Quando possível, dê preferência a embalagens e recipientes de vidro, cerâmica e aço inoxidável
Jamais aqueça ou resfrie recipientes de plástico e descarte aqueles rachados ou quebrados, pois alterações na temperatura e na forma física do recipiente podem liberar bisfenol.
Não imprima recibos e comprovantes de papel, dê preferência às versões digitalizadas.
Prefira os alimentos mais ao natural possível, que fiquem pouco tempo em contato com embalagens.
Descarte
O descarte dos produtos contendo bisfenol é um grande problema. Primeiramente porque se forem descartados incorretamente, além de causar poluição visual, estes materiais começam a liberar bisfenol no ambiente contaminando lençóis freáticos, solos e a atmosfera, podendo vir parar em alimentos, recursos hídricos e prejudicar pessoas e animais das formas mais graves possíveis.
Por outro lado, se o material contendo bisfenol for destinado para a reciclagem, dependendo do tipo de material que ele vir a se transformar pode ter um impacto maior sobre a saúde humana, um exemplo nesse sentido são os papéis higiênicos reciclados a partir de papéis contendo bisfenol.
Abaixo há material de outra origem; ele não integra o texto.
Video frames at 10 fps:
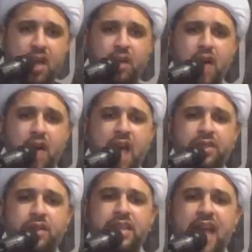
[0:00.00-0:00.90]

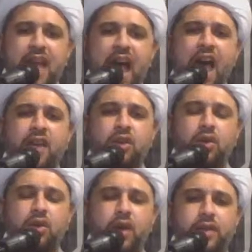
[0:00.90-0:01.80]
Rather, the
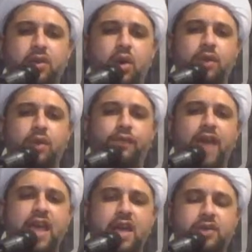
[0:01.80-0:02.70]
accurate
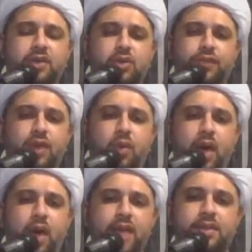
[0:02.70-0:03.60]
conveyance of the
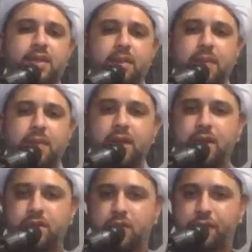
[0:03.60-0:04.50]
words and the
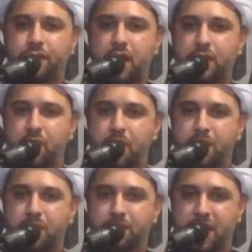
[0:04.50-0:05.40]
meanings of Ali
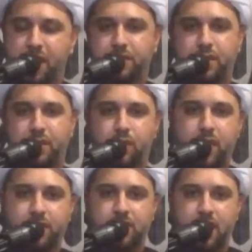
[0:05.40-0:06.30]
Muhammad behind their
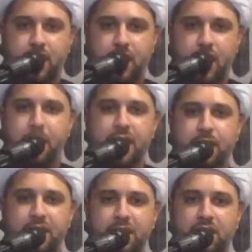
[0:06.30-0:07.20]
words.
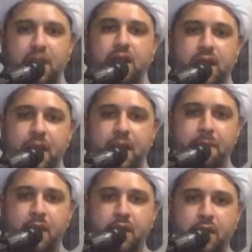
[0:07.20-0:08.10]
Aban ibn
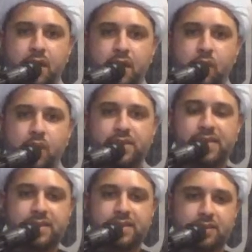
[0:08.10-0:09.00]
Taghlab
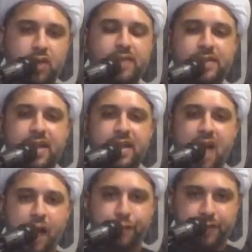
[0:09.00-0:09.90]
was distrusted.
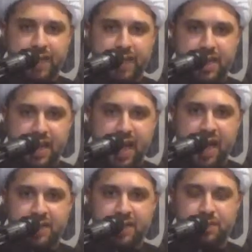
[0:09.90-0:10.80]
Aftin
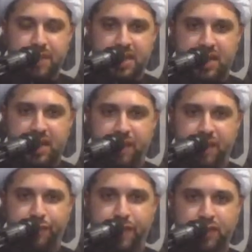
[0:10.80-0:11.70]
nas, meaning
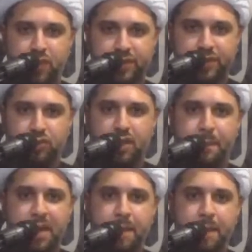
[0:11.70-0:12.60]
give fatwas to
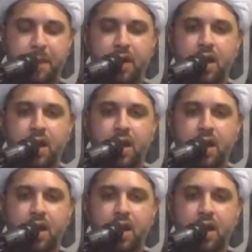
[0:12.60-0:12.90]
the people.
O papel higiênico reciclado contendo bisfenol é uma exposição mais grave, pois entra em contato direto com mucosas mais sensíveis indo parar diretamente na corrente sanguínea.
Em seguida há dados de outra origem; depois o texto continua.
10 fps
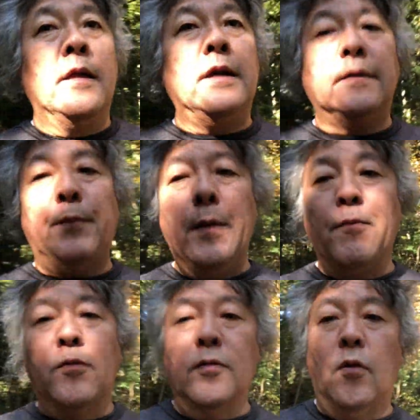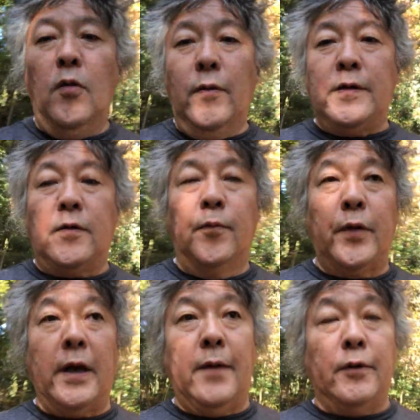there are people who always
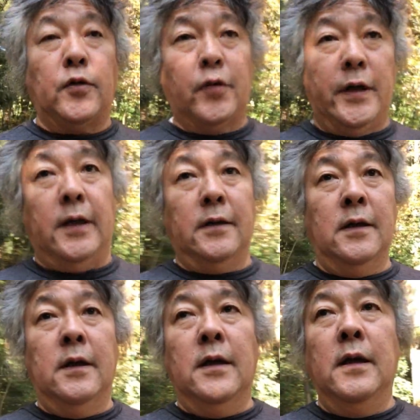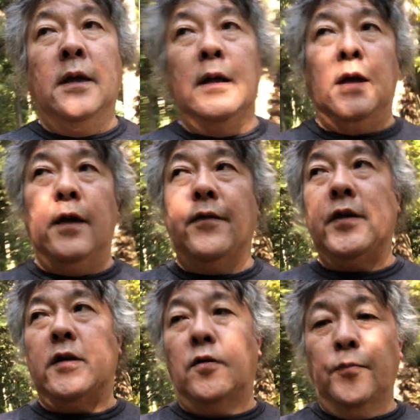complain about Korea, and
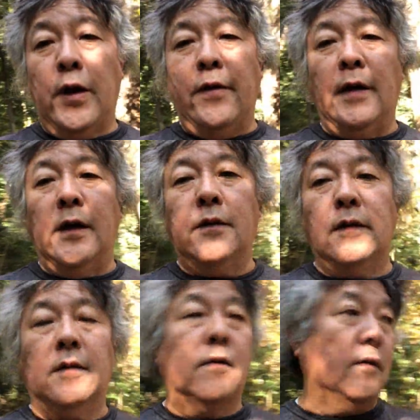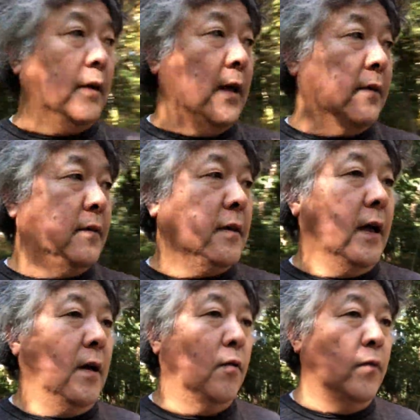they complain that Koreans
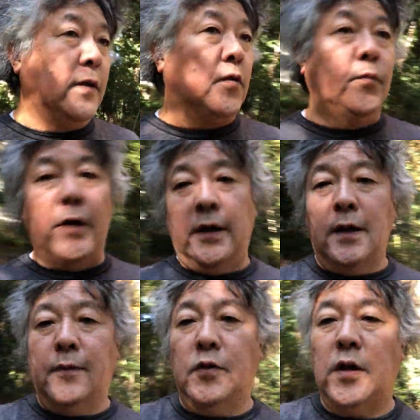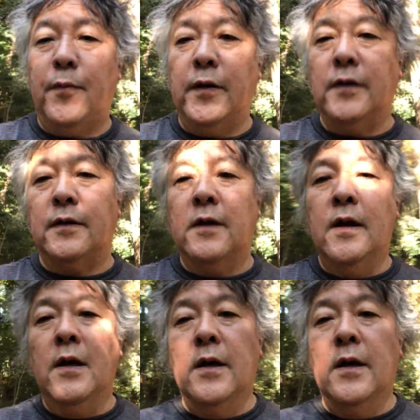are always complaining about Japanese.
Além do mais, incentivar a reciclagem de produtos contendo bisfenol é incentivar a permanência desse tipo de substância no cotidiano das pessoas e no meio ambiente.
Sendo assim, a melhor opção, obviamente, é a redução mais radical possível desse tipo de produto, e quando não for possível zerar o consumo, a melhor forma de descartar é a seguinte:
Unir recibos e jornais (ou outro material) que contenham bisfenóis, embalá-los firmemente em sacolas plásticas não-biodegradáveis (para que não vazem) e destiná-los a aterros seguros, pois lá eles não correrão o risco de vazarem para lençóis freáticos ou solos.
O problema é que serão um volume a mais em aterros. Então aliado à essa atitude é preciso pressionar órgãos fiscalizadores e empresas para que deixem de usar substâncias tão nocivas como os bisfenóis e seus substitutos, principalmente, ou pelo menos, em embalagens de alimentos e outros recipientes que são fontes de exposição mais significativas.